> [ASSIGNMENT]
Without the pictures, set down every record below exactly as it reads.

▼▼▼

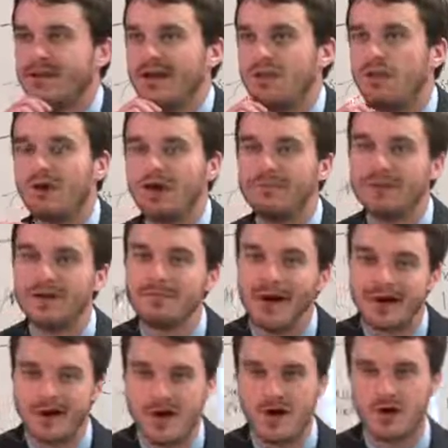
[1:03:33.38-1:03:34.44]
and what I mean
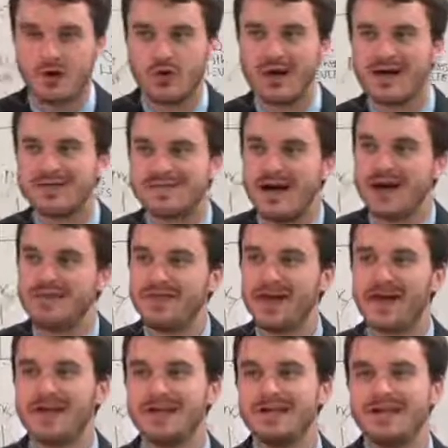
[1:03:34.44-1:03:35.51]
by concrete is not
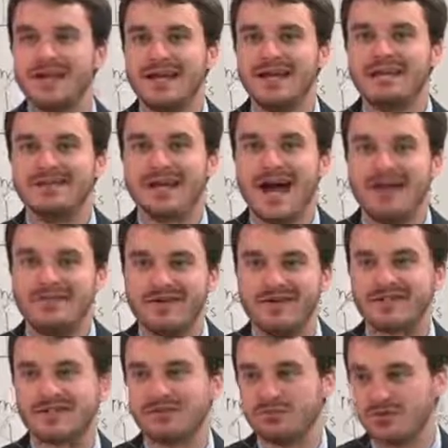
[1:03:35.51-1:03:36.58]
that in its
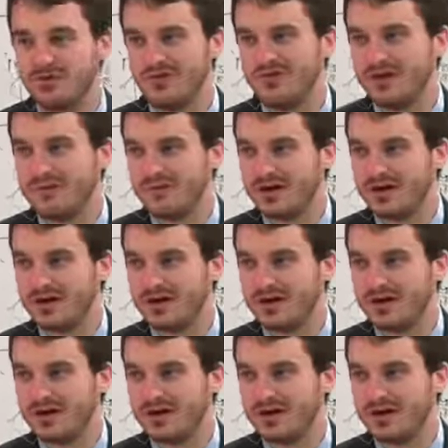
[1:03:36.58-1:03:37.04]
evidence to prove it,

▲▲▲

> [RESPONSE FOR THIS EXERCISE]
[1:03:33.38-1:03:34.44]
and what I mean
[1:03:34.44-1:03:35.51]
by concrete is not
[1:03:35.51-1:03:36.58]
that in its
[1:03:36.58-1:03:37.04]
evidence to prove it,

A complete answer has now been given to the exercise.